In studies evaluating the microbiome, numerous factors can contribute to technical variability. These factors include DNA extraction methodology, sequencing protocols, and data analysis strategies. We sought to evaluate the impact these factors have on the results obtained when the sequence data are independently generated and analyzed by different laboratories.

Methods

To evaluate the effect of technical variability, we used human intestinal biopsy samples resected from individuals diagnosed with an inflammatory bowel disease (IBD), including Crohn’s disease (n = 12) and ulcerative colitis (n = 10), and those without IBD (n = 10). Matched samples from each participant were sent to three laboratories and studied using independent protocols for DNA extraction, library preparation, targeted-amplicon sequencing of a 16S rRNA gene hypervariable region, and processing of sequence data.
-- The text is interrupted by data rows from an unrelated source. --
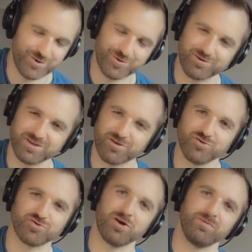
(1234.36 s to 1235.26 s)
One of the
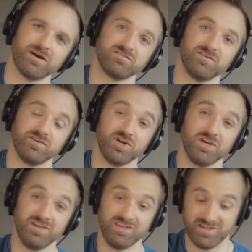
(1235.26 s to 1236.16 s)
other drawbacks of having
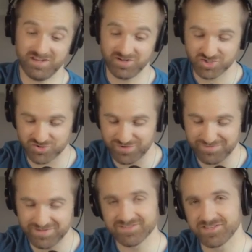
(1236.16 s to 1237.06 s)
an
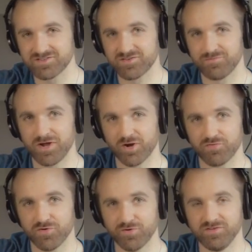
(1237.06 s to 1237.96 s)
extremely sensitive
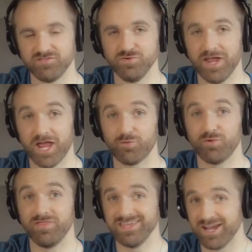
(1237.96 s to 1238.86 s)
microphone is you can't
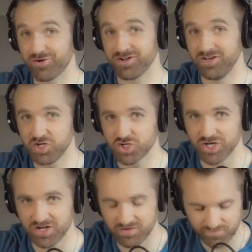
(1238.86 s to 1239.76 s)
run the air
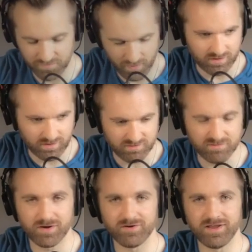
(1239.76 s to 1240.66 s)
conditioning. It's
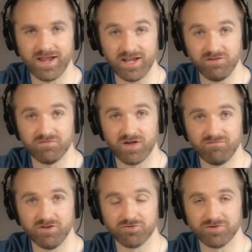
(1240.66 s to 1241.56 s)
about
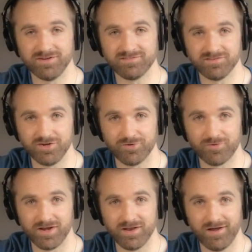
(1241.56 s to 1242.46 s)
85 degrees in here
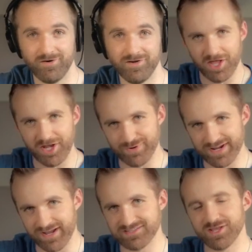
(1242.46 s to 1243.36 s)
right now.
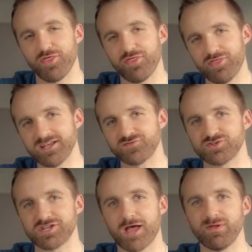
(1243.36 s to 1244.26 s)
Anyway guys, thanks for
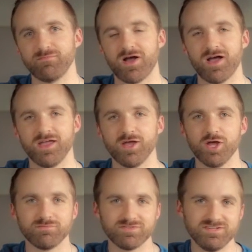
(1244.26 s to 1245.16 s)
stopping by.
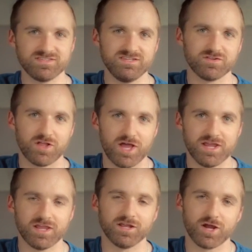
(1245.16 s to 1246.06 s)
Please leave a
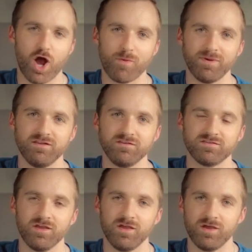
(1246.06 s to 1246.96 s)
like and a
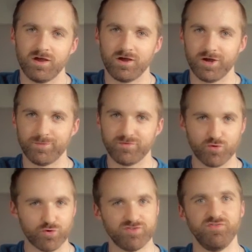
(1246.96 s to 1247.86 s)
comment. Of
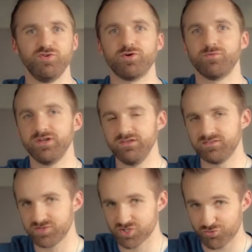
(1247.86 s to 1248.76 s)
course, if you don't already,
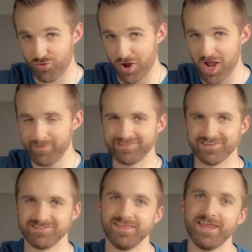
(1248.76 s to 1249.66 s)
subscribe, as
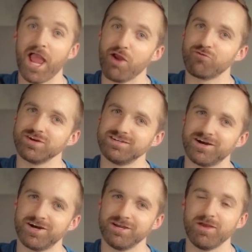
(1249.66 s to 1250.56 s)
I say every
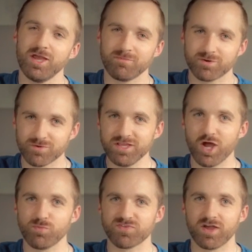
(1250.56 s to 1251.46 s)
time. It really
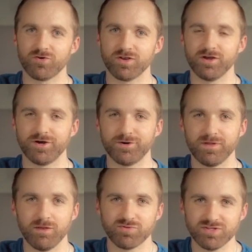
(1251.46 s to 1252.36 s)
helps out.
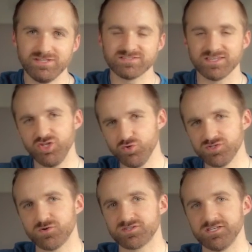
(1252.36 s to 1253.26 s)
And please
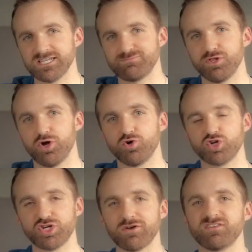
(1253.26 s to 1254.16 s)
use those links below.
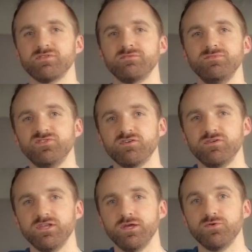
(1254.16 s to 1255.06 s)
Share some of the music
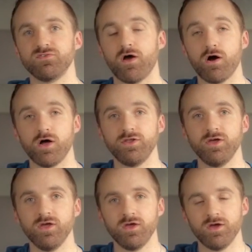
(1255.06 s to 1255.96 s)
videos on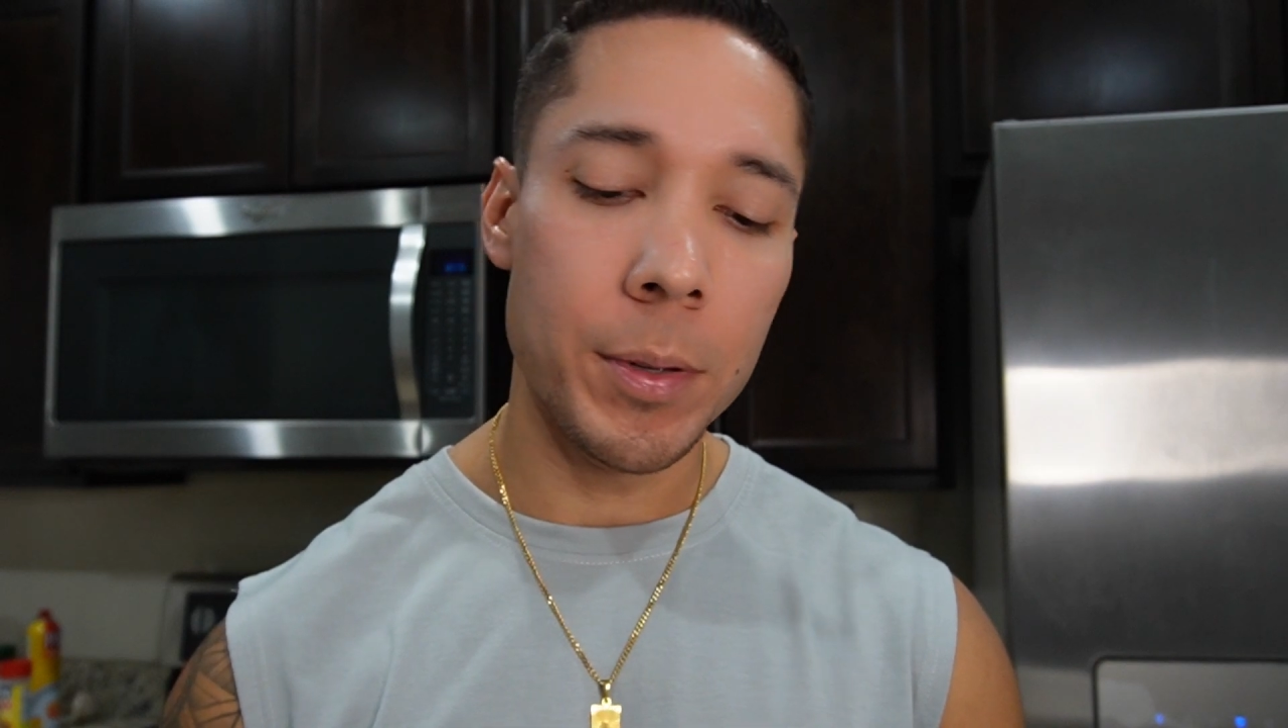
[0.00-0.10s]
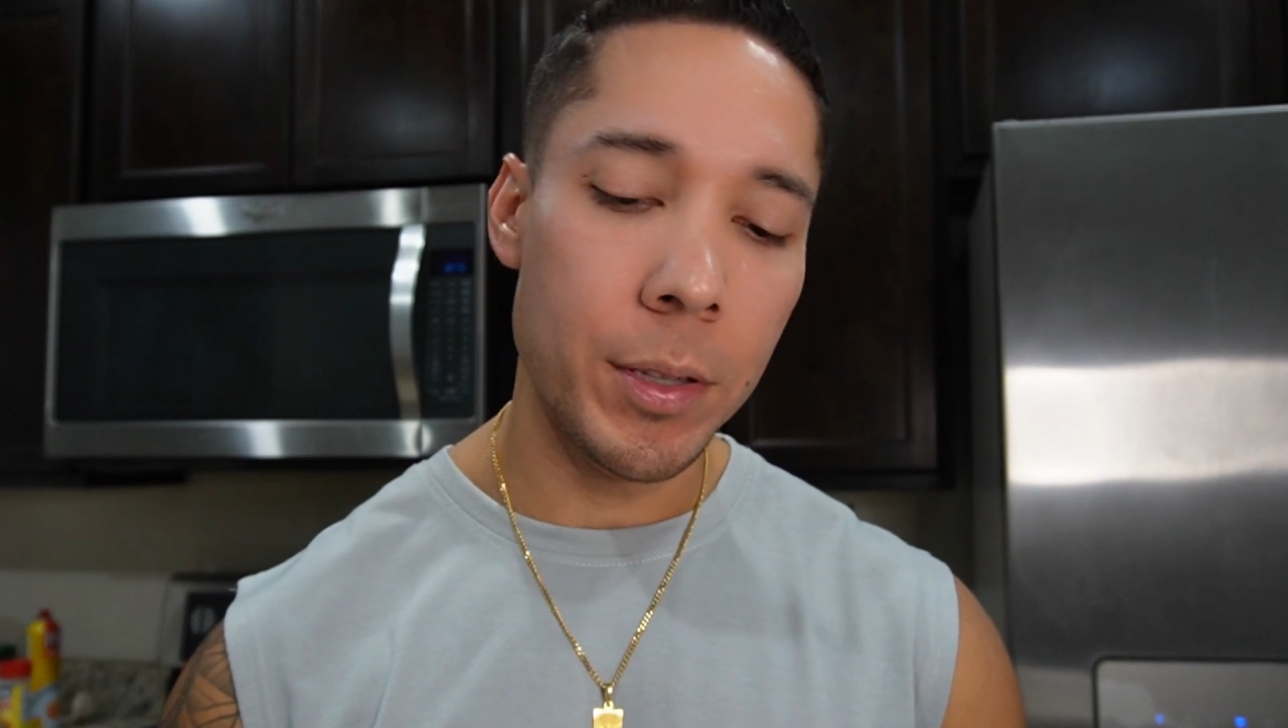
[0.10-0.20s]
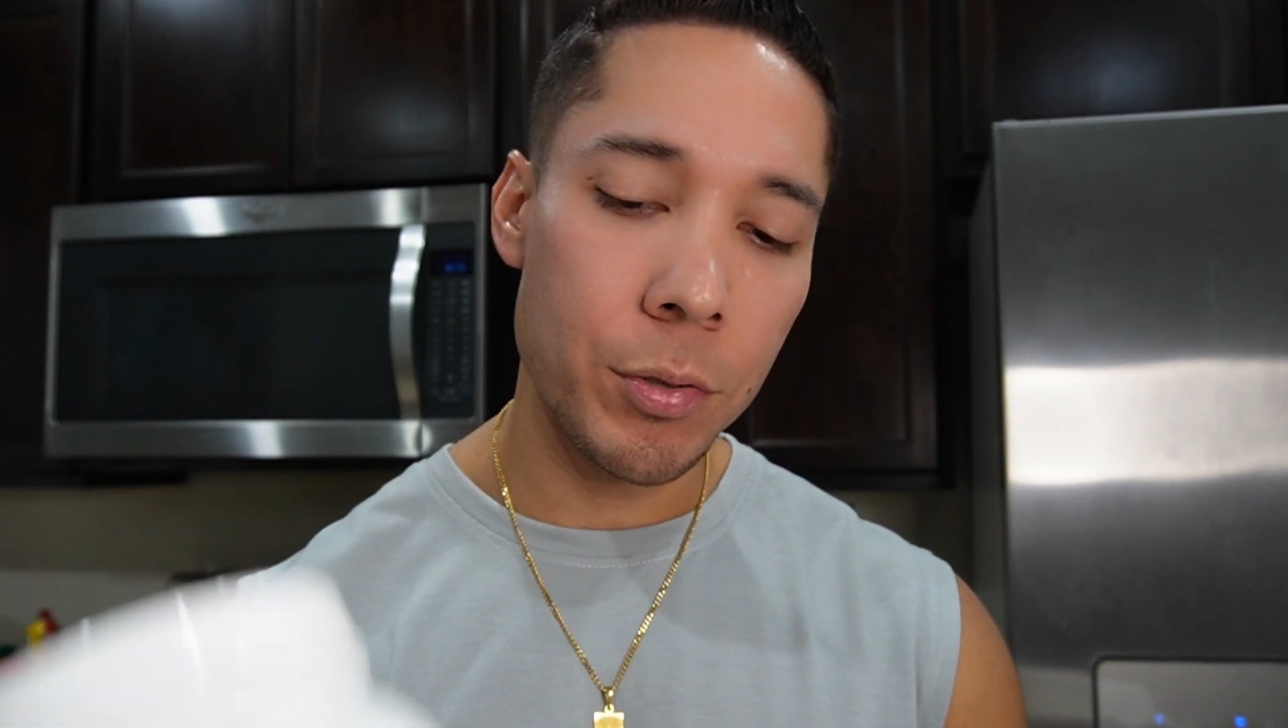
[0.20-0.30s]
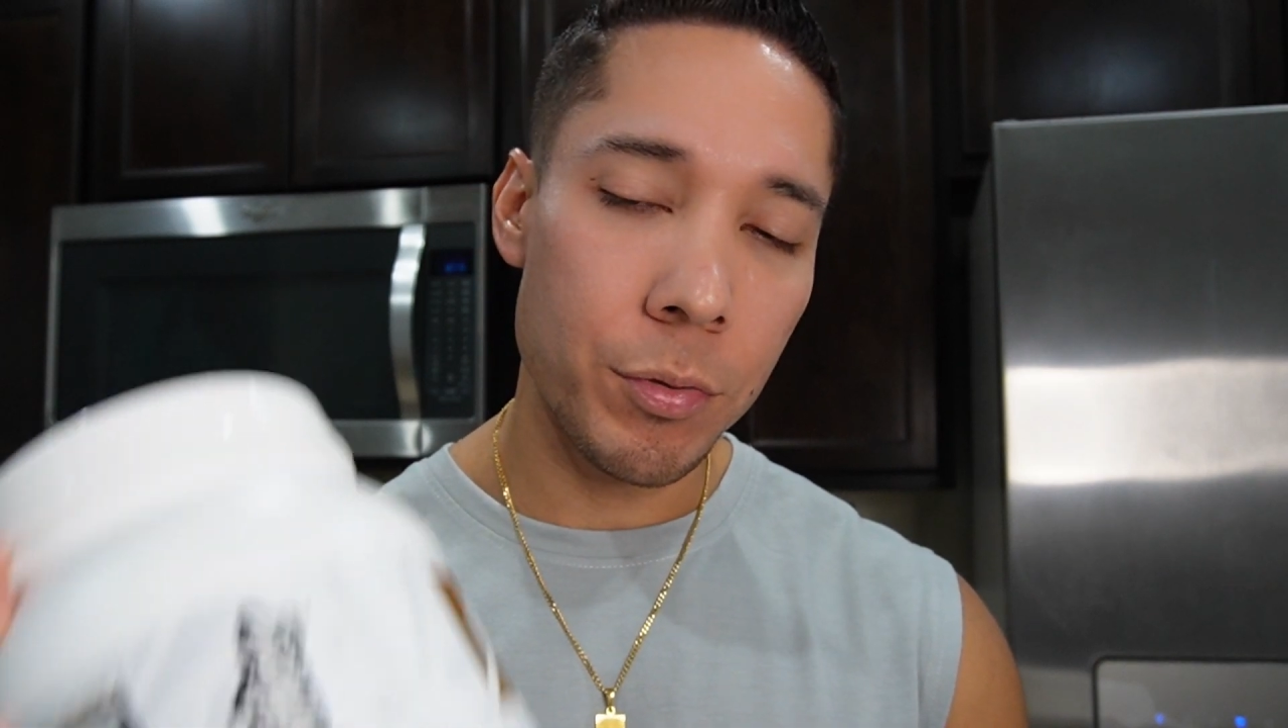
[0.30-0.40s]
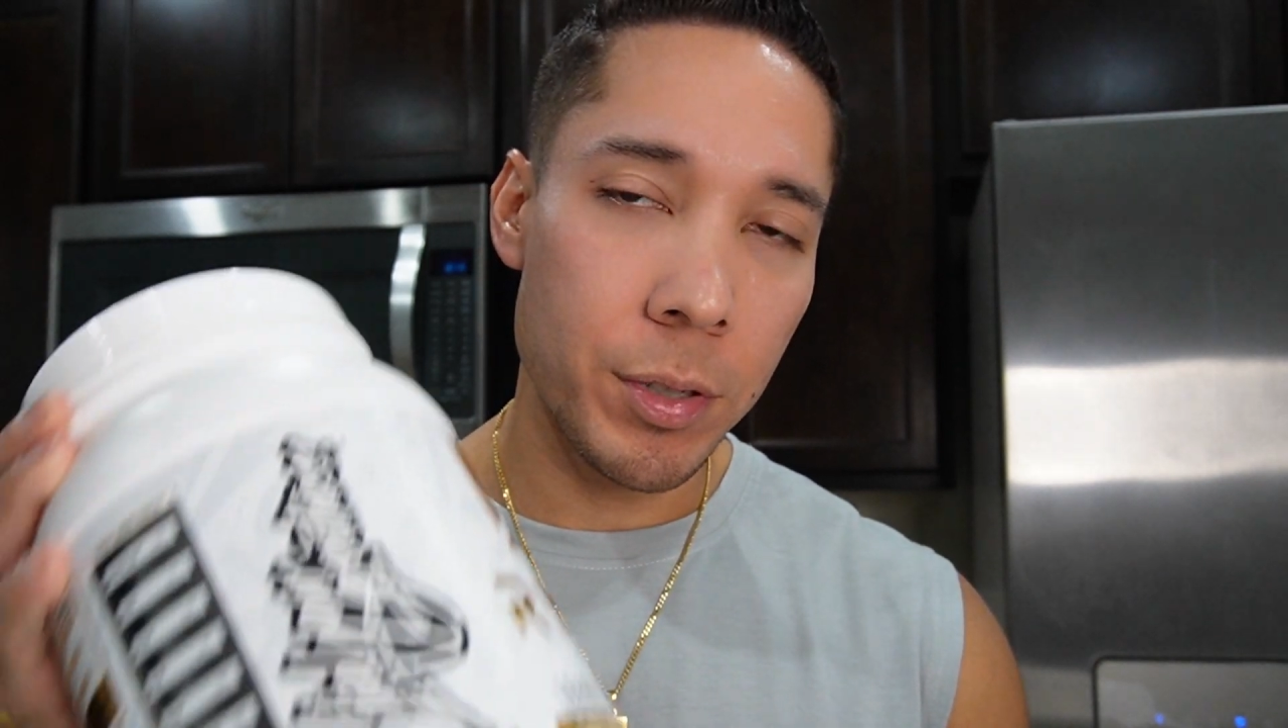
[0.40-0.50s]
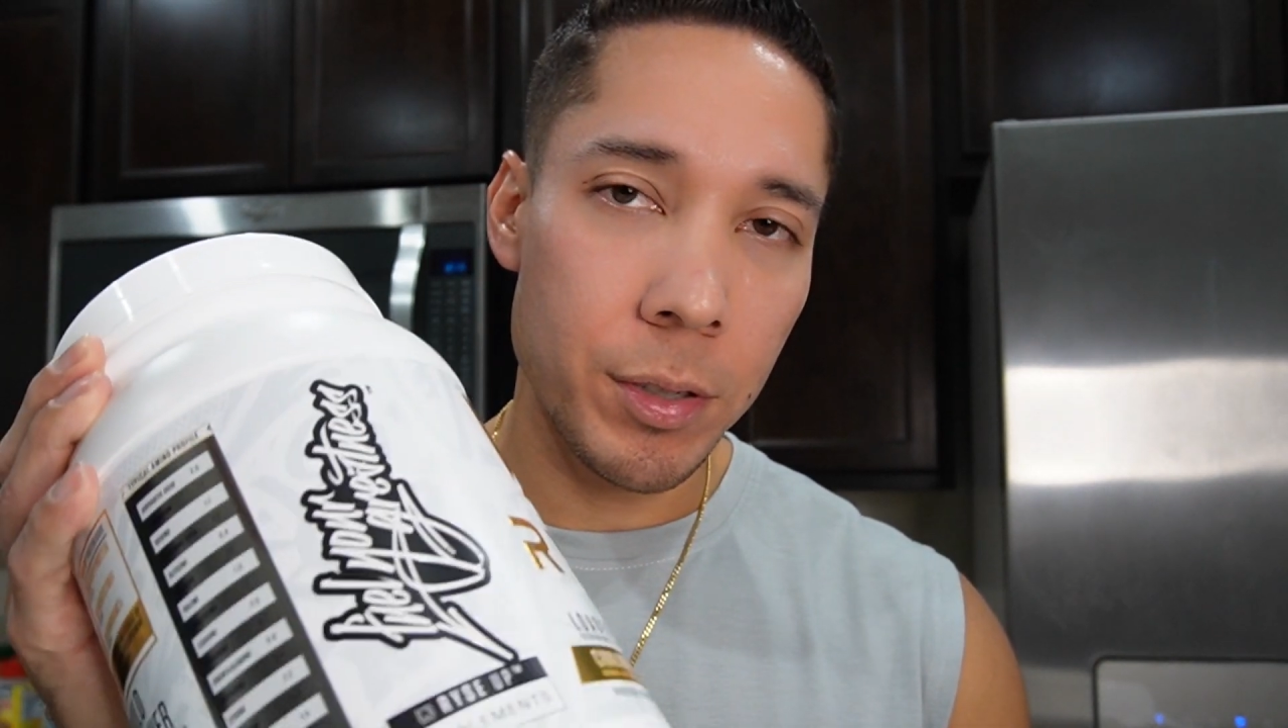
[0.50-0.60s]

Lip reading: but this one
We looked at two measures of interest – Bray–Curtis PERMANOVA R2 values and log2 fold-change estimates of the 25 most-abundant taxa – to assess variation in the results produced by each laboratory, as well the relative contribution to variation from the different extraction, sequencing, and analysis steps used to generate these measures.

Results

The R2 values and estimated differential abundance associated with diagnosis were consistent across datasets that used different DNA extraction and sequencing protocols, and within datasets that pooled samples from multiple protocols; however, variability in bioinformatic processing of sequence data led to changes in R2 values and inconsistencies in taxonomic assignment and abundance estimates.

Conclusion

Although the contribution of DNA extraction and sequencing methods to variability were observable, we find that results can be robust to the various extraction and sequencing approaches used in our study. Differences in data processing methods have a larger impact on results, making comparison among studies less reliable and the combined analysis of bioinformatically processed samples nearly impossible. Our results highlight the importance of making raw sequence data available to facilitate combined and comparative analyses of published studies using common data processing protocols. Study methodologies should provide detailed data processing methods for validation, interpretability, reproducibility, and comparability.